Monday, August 23, 2004

"ANTI-RACIST" OFFICIAL POLICIES MAKE RACISM WORSE: THE UK EXPERIENCE

"While everyone in the policy world is talking about the rising problem of racism, the reality is almost the opposite. While there are still serious cases of racial discrimination, on the whole the British Social Attitudes survey shows a dramatic decline in racist attitudes over the past two decades. Of people surveyed today, twice as many view racial discrimination by employers as wrong, as compared with gender discrimination. Indicators such as the rising numbers of interracial relationships suggest a high level of social integration.

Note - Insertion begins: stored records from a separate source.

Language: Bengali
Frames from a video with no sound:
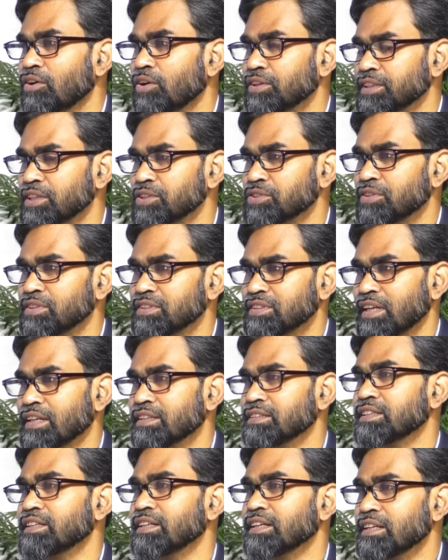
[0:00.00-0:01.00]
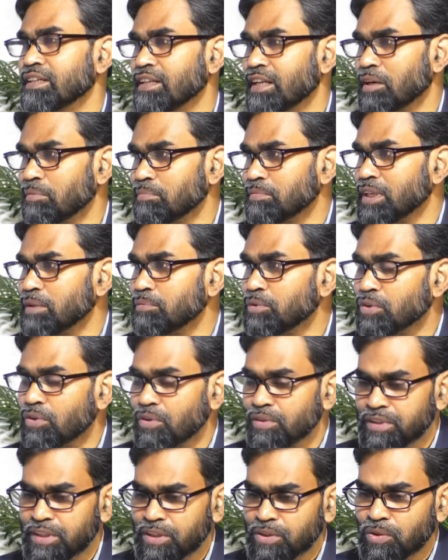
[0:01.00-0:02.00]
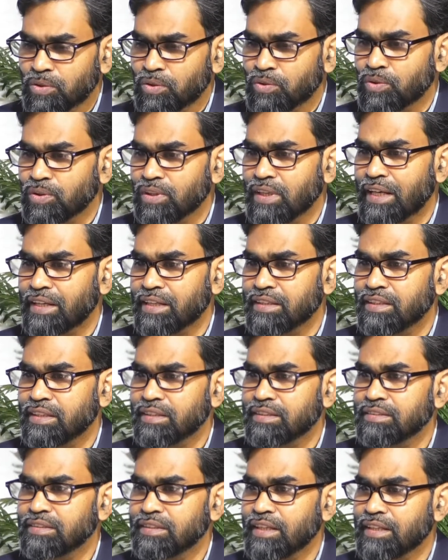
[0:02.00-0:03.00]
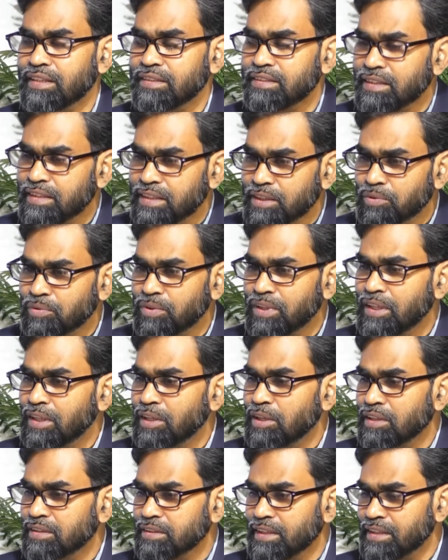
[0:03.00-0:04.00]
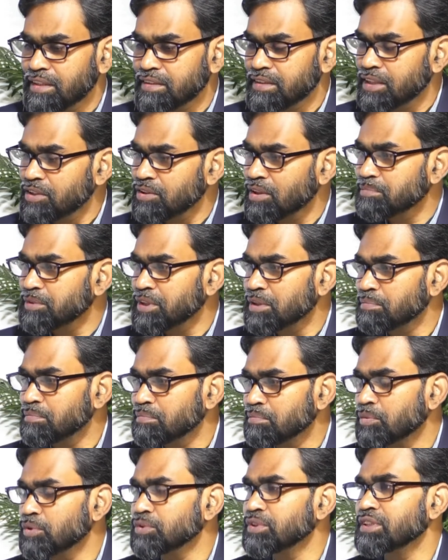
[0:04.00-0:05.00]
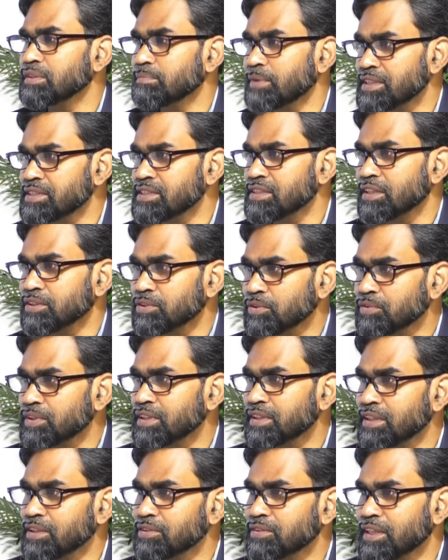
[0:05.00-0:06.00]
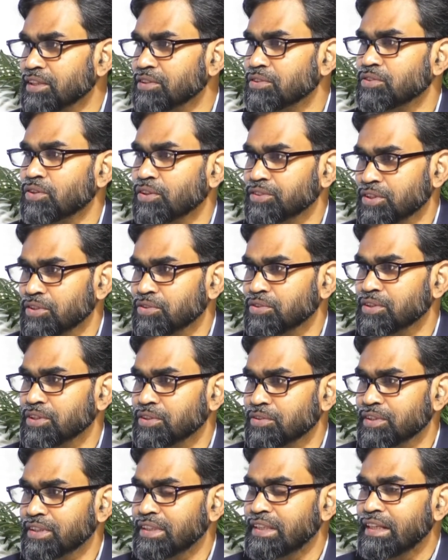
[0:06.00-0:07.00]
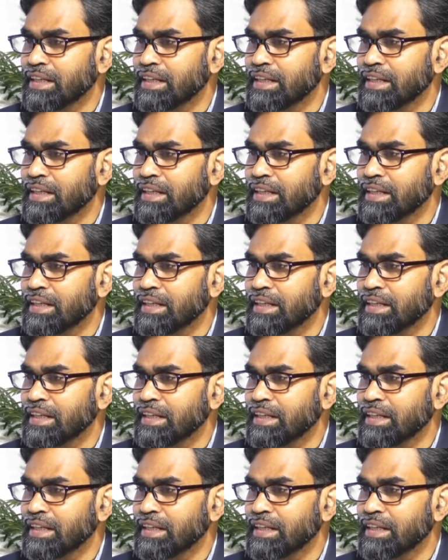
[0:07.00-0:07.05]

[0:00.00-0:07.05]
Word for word: হতাশ হয় তাহলে যে কী লাভ এবং দীর্ঘক্ষণ লাইনে দাঁড়িয়ে থেকেও দাঁড়িয়ে থেকেও আপনার ভোট দিতে পারছে না তখন এটা কিন্তু একদম হতাশা তৈরি করে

But the more public authorities talk about racism and devise anti-racist policies, the more they racialise people's everyday experience. It seems that everyone today is seen as a potential racist who needs to be monitored and every member of an ethnic minority as a potential victim of racism.

Race relations policies are having a dramatic impact in the modern workplace, by encouraging the growth of diversity training throughout the private and public sector.

Participants are instructed in the 'correct' ways to engage with people of other cultural groups and how to tread carefully around their different values. Yet the little evaluation that has been done on diversity training schemes shows their spectacular failure. A recent in-depth study by the Commission for Racial Equality (CRE) on diversity training in the police force admitted that a large proportion of officers felt their training was patronising, and resented the implication that they were closet racists.

Where diversity schemes are introduced in an institution or community, the number of reported racial incidents often rises. The clearest example of this trend is in the USA, where diversity training is already a mature, multi-billion dollar industry populated by consultants and video and guidance literature. Its most notable achievement has been a year-on-year increase in complaints and racial harassment litigation.

Institutions are not the only targets of diversity management. Since the mid-1990s, whole communities have been subject to such policies and practices. The town of Oldham provides the clearest example of what can happen when public authorities take on the role of diversity managers.

In the 1990s, the Oldham police force began a deliberate strategy to raise awareness of racially motivated crimes in the area. Officers were so keen to demonstrate their commitment to dealing with racism that they treated crimes between whites and Asians as racially motivated, even when they were not reported as such.

Oldham was also unique in that the majority of victims of racial incidents were white - 116 out of 204. The local BNP was strongly vilified in the media for pointing to this figure as evidence of white victimisation by ethnic minorities, but it was the police who promoted such explosive statistics in the first place.

Indeed, much of the BNP's opportunistic strategy has piggybacked on the racial divisions flowering under official policy. Long before the BNP started to make an impact, Oldham council's multicultural policies had begun to racialise communities and make divisions seem like a natural fact of life. When white people in Oldham are constantly told in the classroom, the police station and the local library about how culturally different their Asian neighbours are, perhaps we should not be surprised if some of them start thinking that Asian people inhabit an alien world. In the wake of policing and other diversity policies, the perception of hatred between Asians and whites gathered pace. Part of the result was the explosion of racial tension in Oldham in the summer of 2001.

On the night of Oldham's local elections in 2001, all the elected candidates were banned from speaking on the grounds that they might fuel racial tensions. Implicit here is the notion that the people of Oldham cannot be trusted to listen to their elected representatives and debate with each other without descending into fanatical violence. Many residents felt that the decision was patronising and fuelled a sense of disenfranchisement. More importantly, it closed down debate on race issues in Oldham, perhaps where such debate is needed most.

While diversity policies are supposedly introduced in the name of protecting ordinary people they inevitably result in policing and managing them, making race relations worse. Left to their own devices, individuals today are more tolerant and willing to engage with each other than in the past. But as government and policy-makers implement diversity policies in institutions and communities, they risk storing up distrust and anxiety for the future"."